§ Exercise:
With the pictures left out, write every entry down exactly.

§ Listed entries:

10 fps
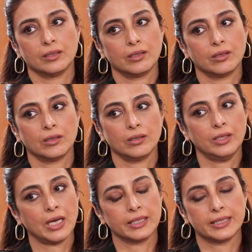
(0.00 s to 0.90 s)

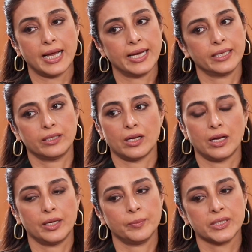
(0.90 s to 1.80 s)
Yeah, that
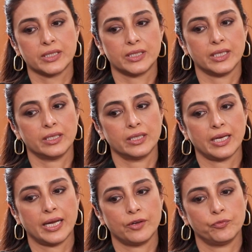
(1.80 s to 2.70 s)
I must say that
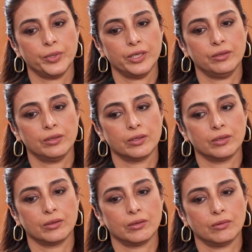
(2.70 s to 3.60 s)
I have been
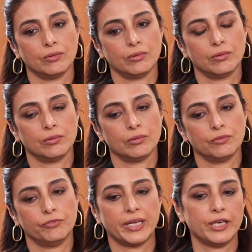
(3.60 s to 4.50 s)

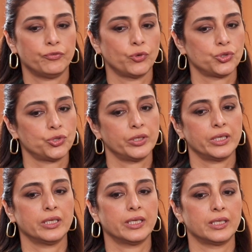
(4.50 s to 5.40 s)
very
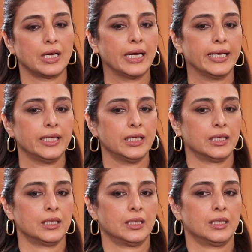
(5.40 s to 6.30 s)
fortunate that I
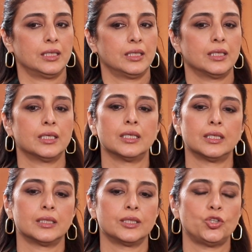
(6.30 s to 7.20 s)

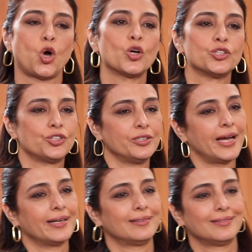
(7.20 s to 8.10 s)
dodged
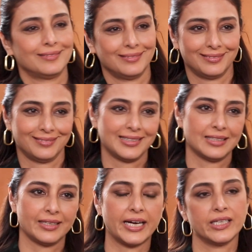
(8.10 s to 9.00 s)
that
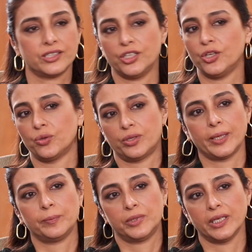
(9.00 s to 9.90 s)
getting
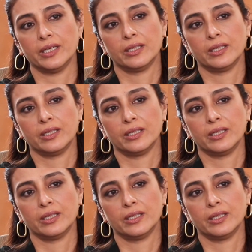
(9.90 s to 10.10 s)
stereotyped thing,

§ Result below:
10 fps
(0.00 s to 0.90 s)

(0.90 s to 1.80 s)
Yeah, that
(1.80 s to 2.70 s)
I must say that
(2.70 s to 3.60 s)
I have been
(3.60 s to 4.50 s)

(4.50 s to 5.40 s)
very
(5.40 s to 6.30 s)
fortunate that I
(6.30 s to 7.20 s)

(7.20 s to 8.10 s)
dodged
(8.10 s to 9.00 s)
that
(9.00 s to 9.90 s)
getting
(9.90 s to 10.10 s)
stereotyped thing,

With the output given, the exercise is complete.